-- SUPPLIED RECORDS --

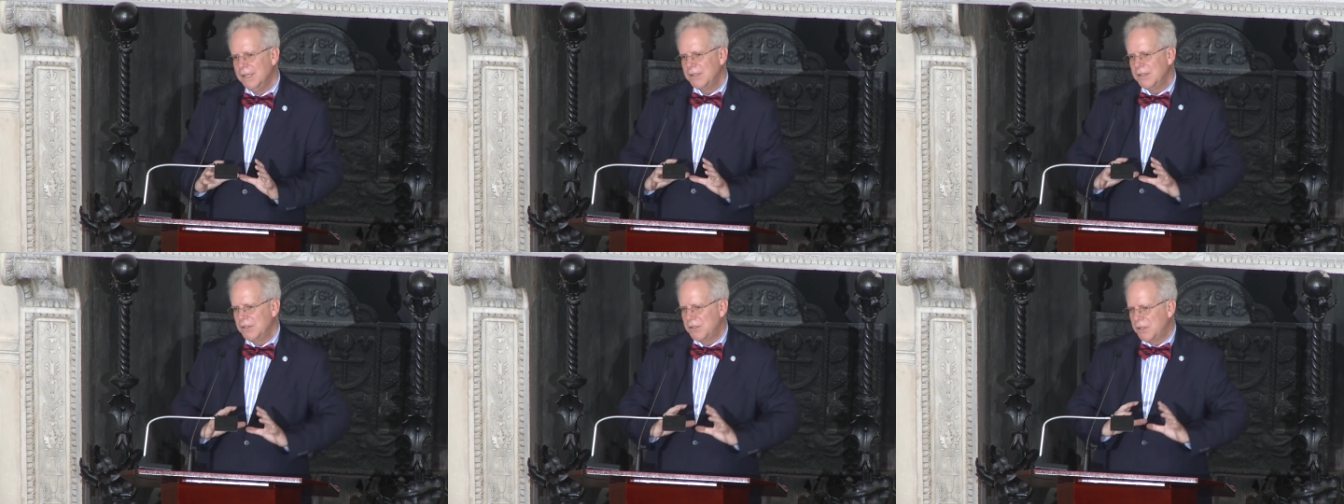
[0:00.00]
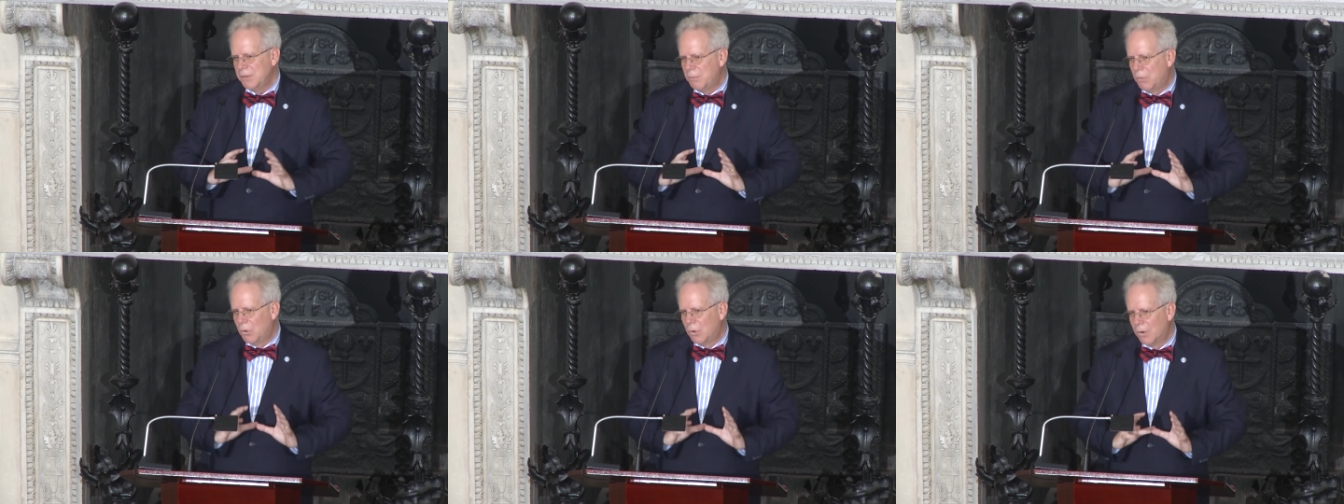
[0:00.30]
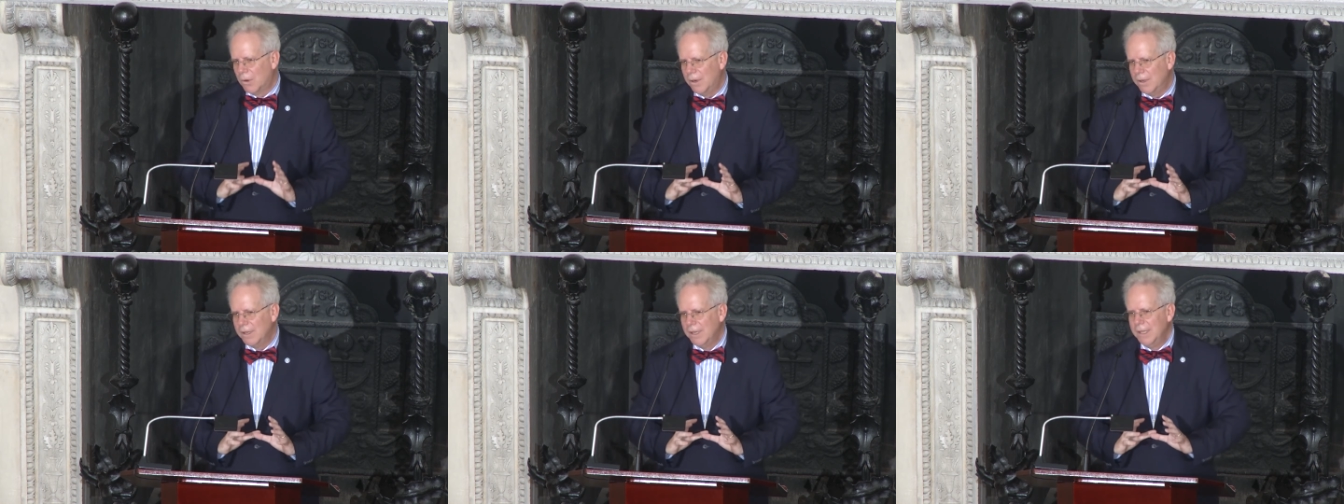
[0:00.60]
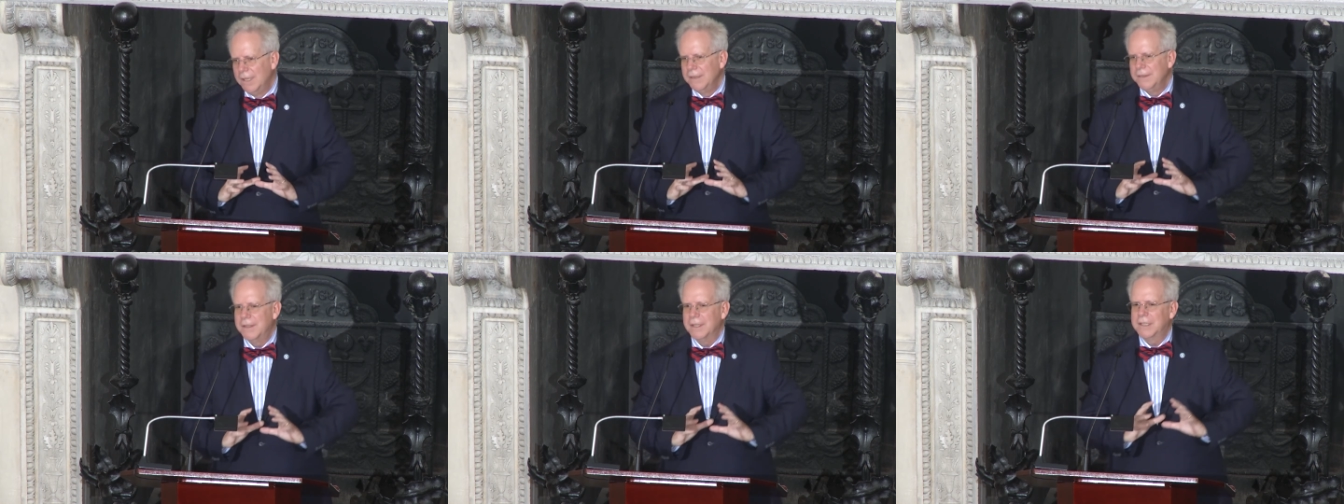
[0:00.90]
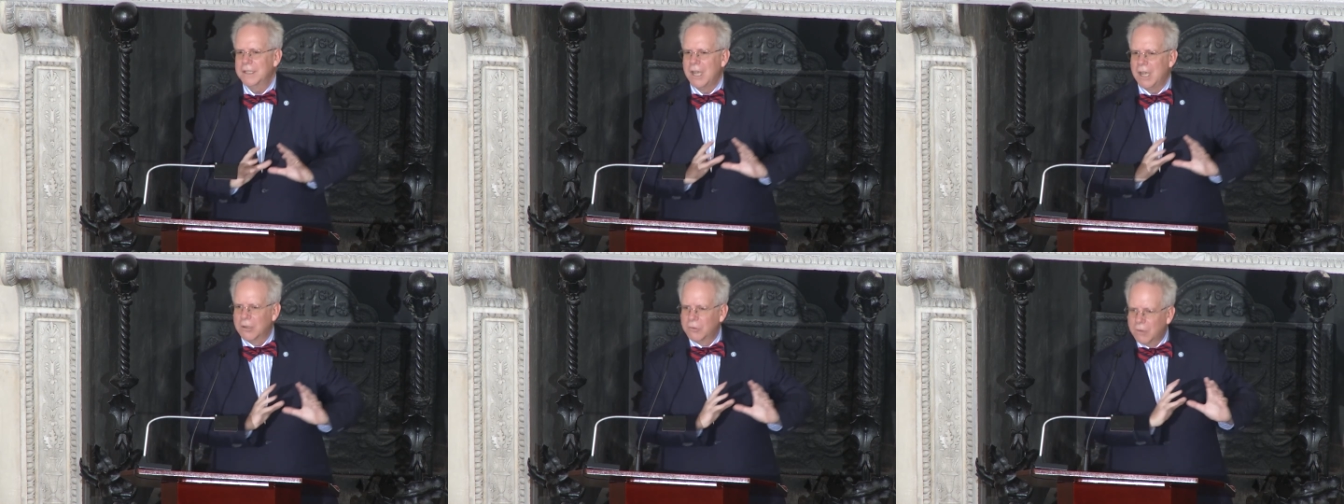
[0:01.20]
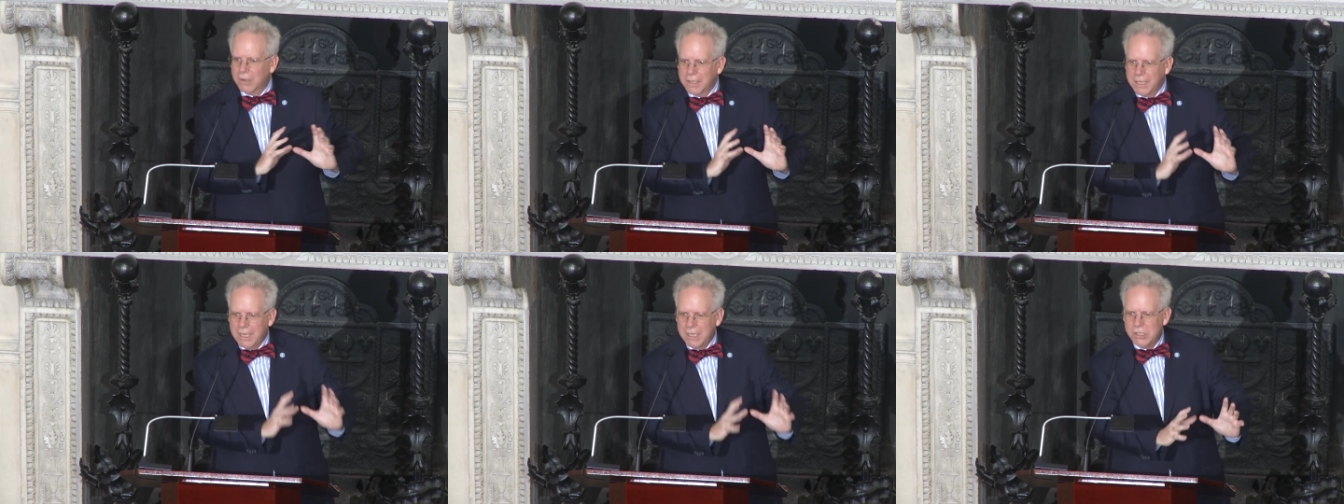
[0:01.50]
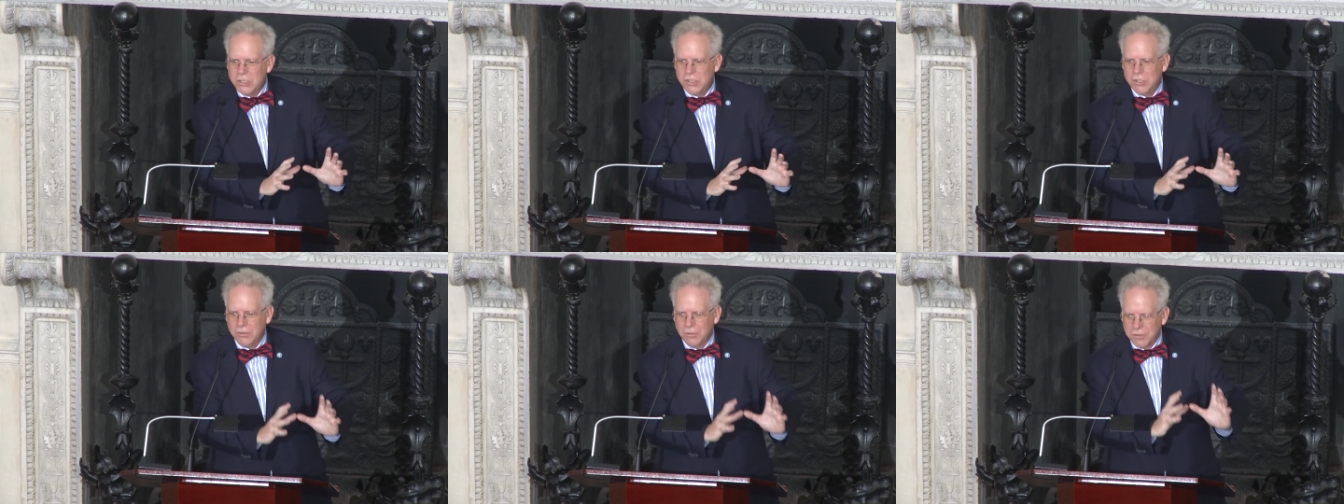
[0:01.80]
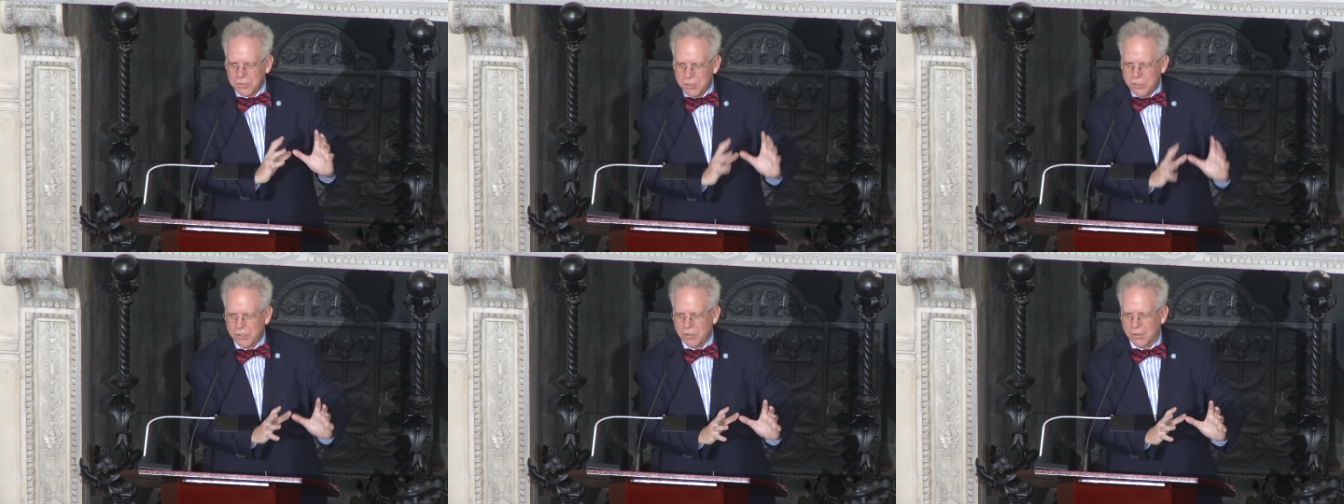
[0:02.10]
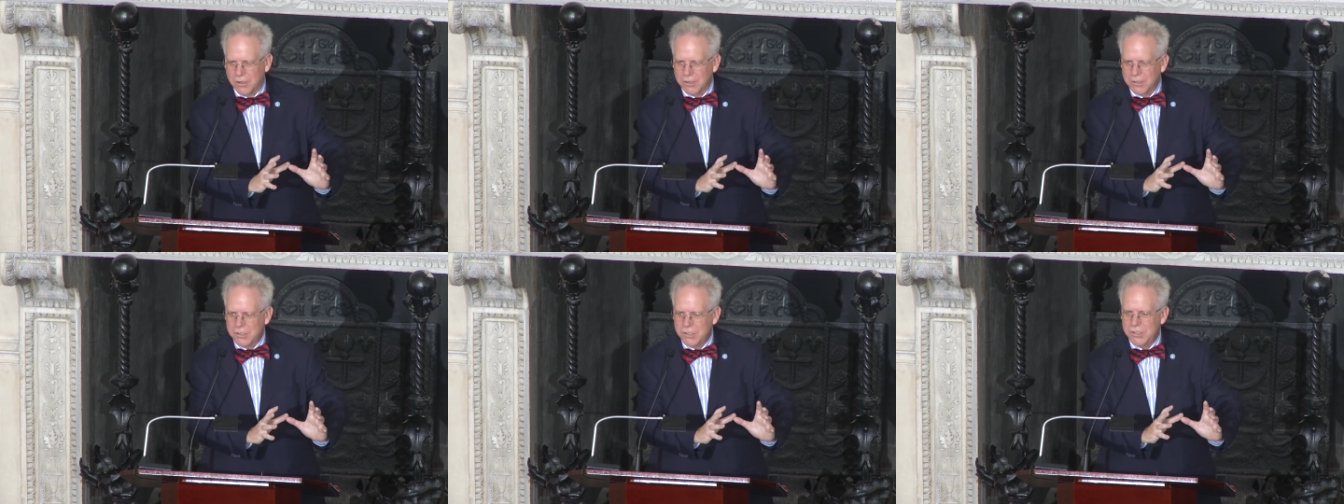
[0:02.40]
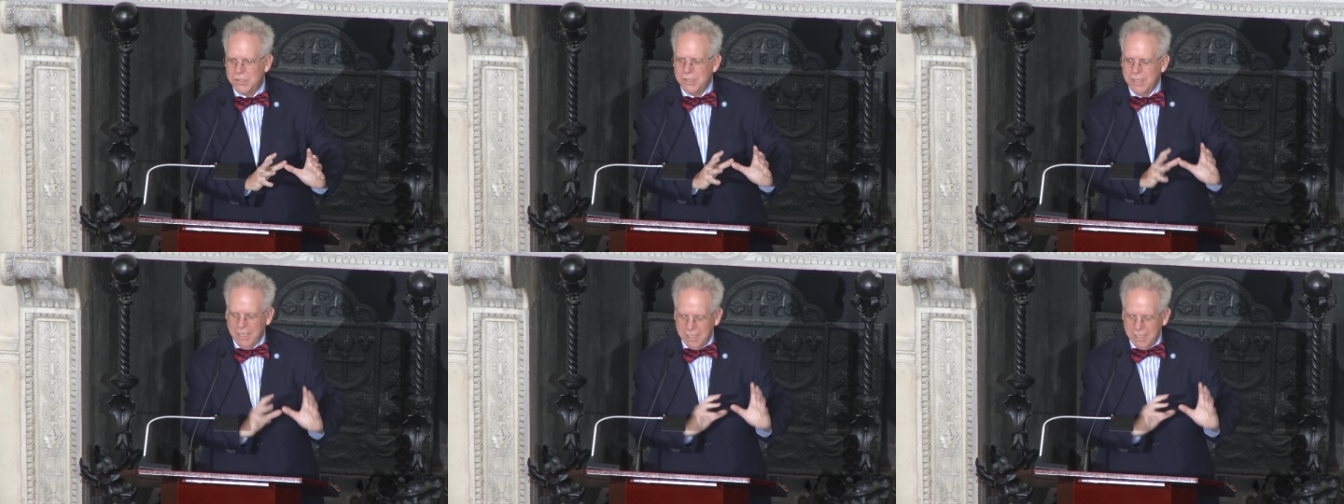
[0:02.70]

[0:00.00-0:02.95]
to support the Congregational Church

-- PROBLEM REQUIREMENTS --
Make an exact copy of every entry above, but keep the pictures out of it.

-- SOLVED EXERCISE --
[0:00.00]
[0:00.30]
[0:00.60]
[0:00.90]
[0:01.20]
[0:01.50]
[0:01.80]
[0:02.10]
[0:02.40]
[0:02.70]

[0:00.00-0:02.95]
to support the Congregational Church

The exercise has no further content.